JG: Yeah, and I probably make a bit of a big deal of it in the book. I don’t necessarily have anything against sort of cookbook astrology books. I may come across that way in my book. The fact is all students love them, and we do it with books on planets in signs, planets in aspect, all of that type of thing because it helps us learn. And I get that. And so, yes, students love them. But the problem, and I think it’s particularly emphasized in synastry, is that it just doesn’t give us an accurate picture. And so therefore I wanted to make it clear in my book that if you wanna learn it, the actual technique of synastry is incredibly simple. You can teach it an hour or so quite easily. But it’s the complexity of interpreting it that takes years of practice, if you like. And so what I wanted was the students to start from that principle of realizing you’ve got to go straight for complexity, that you can’t do the shortcode of just going, “Well, this means this.” Cuz that’s on that. Because it doesn’t take anything into it. And so for example I sort of talk about–Let’s go back to Venus square Saturn. So someone’s Venus is square to Saturn in their chart. And so therefore that idea of being valued or being loved, etc. brings along the sort of baggage of Saturn.
And so it’s often that sort of feeling of lack as they were growing up that they didn’t feel perhaps a parent respected them enough or valued them enough or loved them or whatever. And we take that forward into our relationships and say, “I am not worthy of being loved.” This is quite a common feeling for people, “I’m not worthy of this love. I’m not worthy. I shouldn’t be feeling this.” or whatever. And so you take something like in a cookbook where it says, “Well, this person’s Jupiter is on your Venus.” That’s a wonderful combination. Your desire links with the planet of joy and abundance and whatever. And so therefore that’s a fantastic aspect. But of course that’s shining a light on a feeling of inadequacy, if you have Venus square Saturn.

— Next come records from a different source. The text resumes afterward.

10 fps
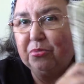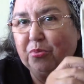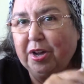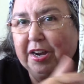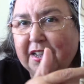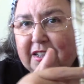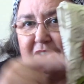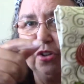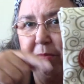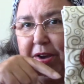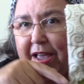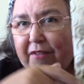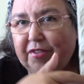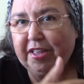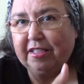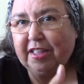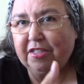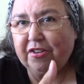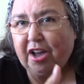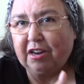one, so I'm going to have to hit the
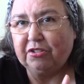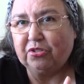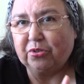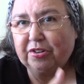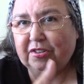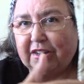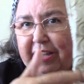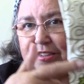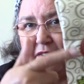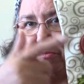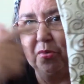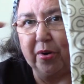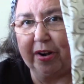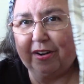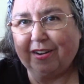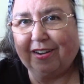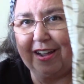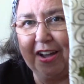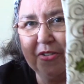other dollar stores and get some more. How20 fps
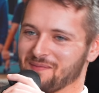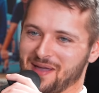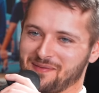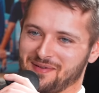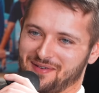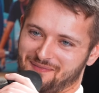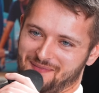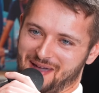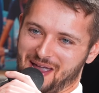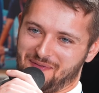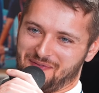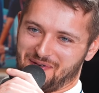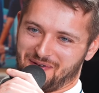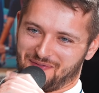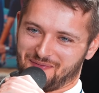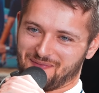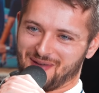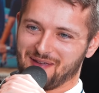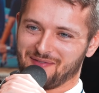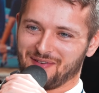maybe, maybe,
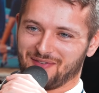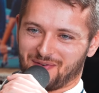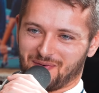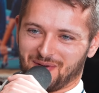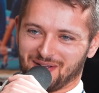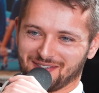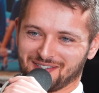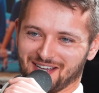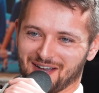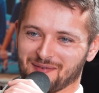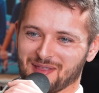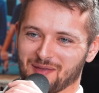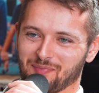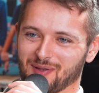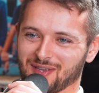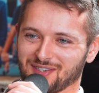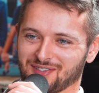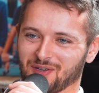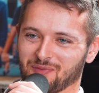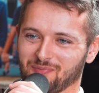maybe for one time on the
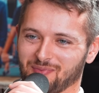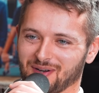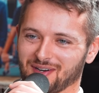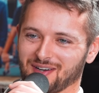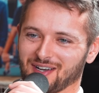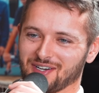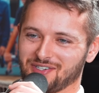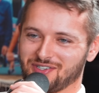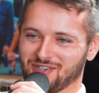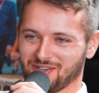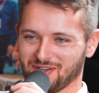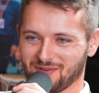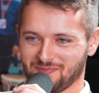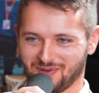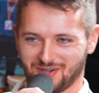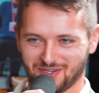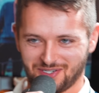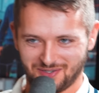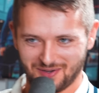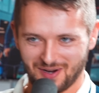Pit Stop podcast, you could
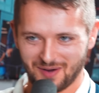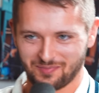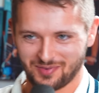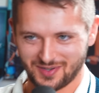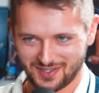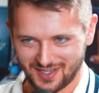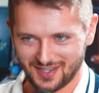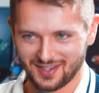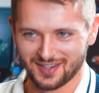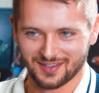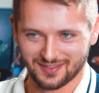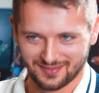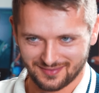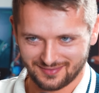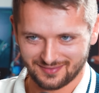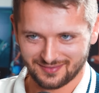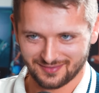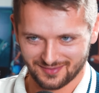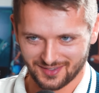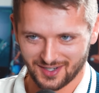because you are Brazilian,
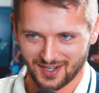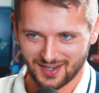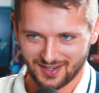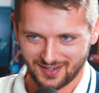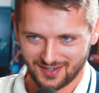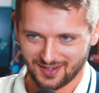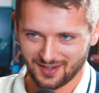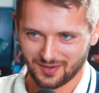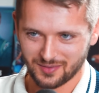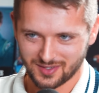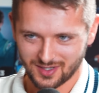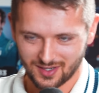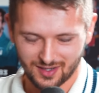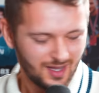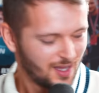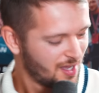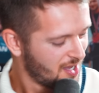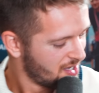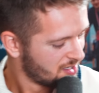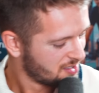yeah. right? You're Brazilian.
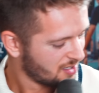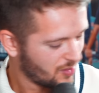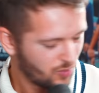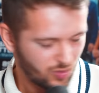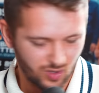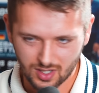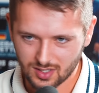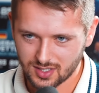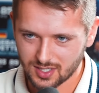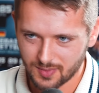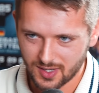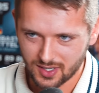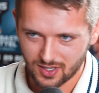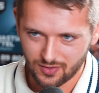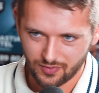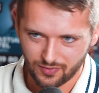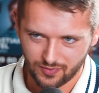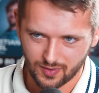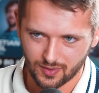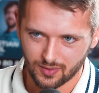So I wanted to make you
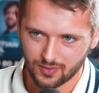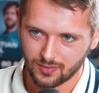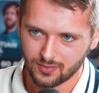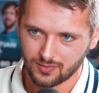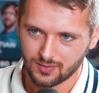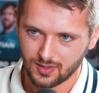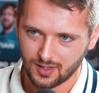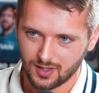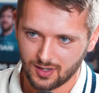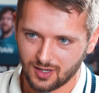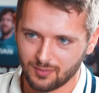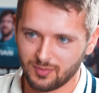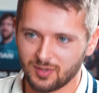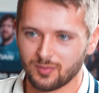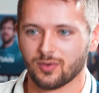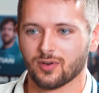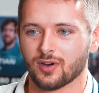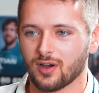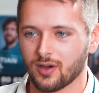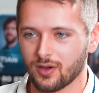feel a bit more okay. at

JG: You’re feeling, “I’m not worthy of love.” And so there’s this other person’s planet emphasizing that which makes you feel overwhelmed by it. Big Jupiter can often be overwhelming, but you’ve got that sense of vulnerability whereas the Jupiter person may feel fine because they’ve got it trine to the Sun. The person whose Venus it is square to Saturn is overwhelmed and probably a bit unsure. And, “What is this person doing? Why do they care about me?” And they’ve got feelings of uneasiness which the other person hasn’t.
CB: Right. So the cookbook delineation is gonna delineate that just positively cuz it’s a Venus-Jupiter combination, but it’s not taking into account the fact that in the Venus person’s chart they have its square Saturn. And so there are some other things that come along with the activation of that planet that need to be taken into account to get a full picture. And if you only take into account just the initial synastry placement, then you’re missing part of the picture.
JG: Absolutely. If you’re a smart astrologer, you also look at Jupiter square to Saturn if it’s within all. But Jupiter square Saturn again is not the same thing as Jupiter conjunct Venus square Saturn. Because again it’s missing that connection between Venus and Saturn and how they are relating to one another.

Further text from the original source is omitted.